Por legítima e incontestável unanimidade, William Shakespeare é reconhecido como o maior escritor em língua inglesa de todos os tempos. Sua linguagem, sua ampla percepção da natureza humana e o domínio absoluto de sua arte o conduziram a uma posição de clássica supremacia nos cânones literários. Assim, parece consequência natural que os artistas queiram continuamente transpor obras do escritor a outros meios, especialmente adaptações audiovisuais.

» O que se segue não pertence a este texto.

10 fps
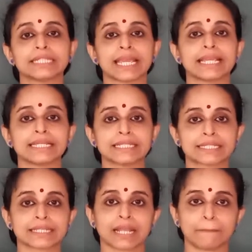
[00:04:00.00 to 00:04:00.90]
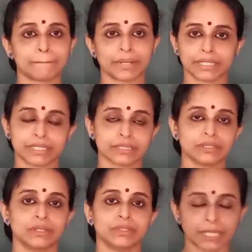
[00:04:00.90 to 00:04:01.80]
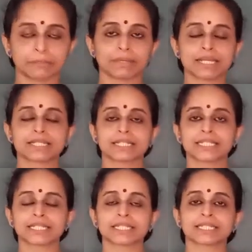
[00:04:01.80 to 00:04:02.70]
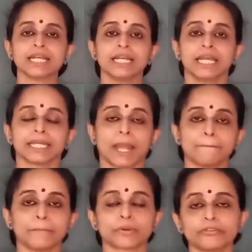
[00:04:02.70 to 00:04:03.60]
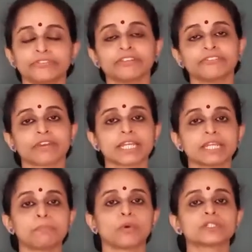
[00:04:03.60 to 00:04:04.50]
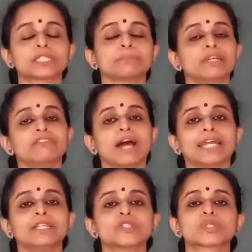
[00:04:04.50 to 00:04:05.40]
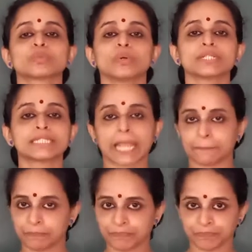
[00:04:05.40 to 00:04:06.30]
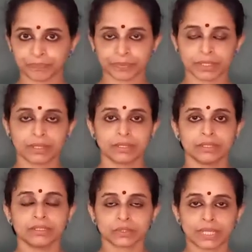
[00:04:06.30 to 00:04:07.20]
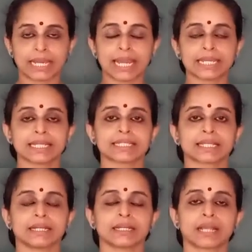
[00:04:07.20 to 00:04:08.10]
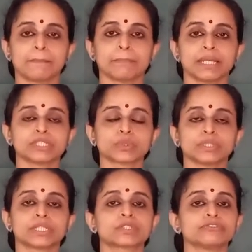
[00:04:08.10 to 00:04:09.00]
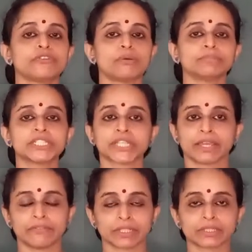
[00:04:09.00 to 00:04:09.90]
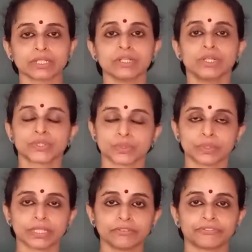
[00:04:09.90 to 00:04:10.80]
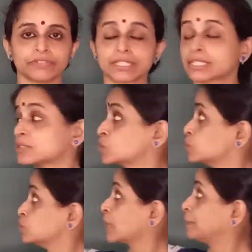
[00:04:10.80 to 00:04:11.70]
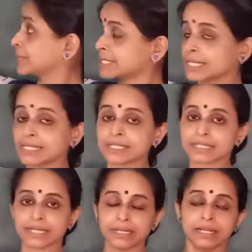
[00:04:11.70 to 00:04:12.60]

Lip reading: J is combined. That means this is the number of different possible values for J. So L and S combine together to form the J vector. So if this 2 represents the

Ran, de Akira Kurosawa, é olhar majestoso e crítico nesta que é a melhor adaptação de “Rei Lear” (1985).
Ran, de Akira Kurosawa, é olhar majestoso e crítico nesta que é a melhor adaptação de “Rei Lear” (1985). | Foto: Reprodução

Mas quais foram as mais bem-sucedidas ? Quais as que renderam, com mais integridade, paixão e fidelidade, homenagens ao gênio ? Nenhuma dúvida: todo amante do escritor tem na memória um título (ou mais de um para chamar de seu). Assim, por inferência, e sem constrangimento, recorro ao privilégio da titularidade desta coluna e elejo meus dramas e comédias favoritos. Não se trata, obviamente, de imposição por convencimento monocrático, quase epidêmico nesses tempos, mas fruto de curtida subjetividade, de puro deleite áudio e visual, o reconhecimento de ofício e arte de pessoas inspiradas e talentosas que multiplicaram as delícias shakespearianas (e num certo sentido as reinventaram).

“A Tragédia de Hamlet, Príncipe da Dinamarca”, ou apenas “Hamlet”, como se imortalizou ao longo dos séculos. Aplausos para os grandes atores que levaram à tela este drama sobre traição, corrupção, incesto, vingança e questões morais. Mas eles dois, os mais populares e premiados intérpretes do personagem, Laurence Olivier e Kenneth Branagh, consideram o ator russo Innokenti Smoktunovski como o melhor. A direção desta obra prima (“Gámliet”, em russo) é de Grigori Kozintsev, com roteiro de Boris Pasternak e trilha de Shostakovski. Rigor estético e narrativo. Um luxo, em preto e branco, de 1964.

Lição de cinema de Kurosawa, Akira. E de como atualizar Shakespeare sem traí-lo. Vinte e oito anos depois de realizar o exuberante “Trono Manchado de Sangue” (1957) visão muito peculiar e magnífica do texto de “Macbeth”, o mestre japonês fez a derradeira obra prima de uma longa série delas: “Ran” (literalmente “Caos”) é olhar majestoso e crítico nesta que é a melhor adaptação de “Rei Lear” (1985).

"Hamlet" (1964), dirigida pelo russo Grigori Kozintsev, possui rigor estético e narrativo e é um luxo em preto e branco
"Hamlet" (1964), dirigida pelo russo Grigori Kozintsev, possui rigor estético e narrativo e é um luxo em preto e branco | Foto: Reprodução

Minha terceira tragédia de cabeceira é “Romeu e Julieta, obviamente a versão musical que foi da Verona imaginada pelo autor em 1591 aos palcos da Broadway como “West Side Story”/Amor, Sublime Amor” e daí para Hollywood, em 1961. Para terminar nos braços das plateias do mundo inteiro como um dos melhores musicais de todos os tempos. Esta ótima atualização do drama romântico é repleta de boa música, coreografias originais (Jerome Robbins, codiretor com Robert Wise) e canções inesquecíveis.

Há duas comédias shakespearianas que considero realizações cinematográficas além de satisfatórias. “Muito Barulho por Nada” (1993), de Kenneth Banagh, poderia até ter sido uma comédia musical, tal a leveza imprimida pelo diretor e ao espírito de farsa que predomina. Alegre, divertido, sem qualquer concessão ao mau humor e pleno de empatia, o filme tem grande e afinadíssimo elenco. E dando a Cesar o que é de Cesar, justiça seja feita ao operístico florentino (mas não aqui) Franco Zeffirelli. O que era de todo improvável aconteceu: ele colocou a impetuosa Katharina (Elizabeth Taylor) nos braços do patife Petruchio (Richard Burton) em “A Megera Domada” e a química extra set funcionou plenamente nas filmagens, nas bilheterias e com a crítica. A comédia é furiosamente engraçada e o momento encontrou a dupla de atores em pacífico interlúdio.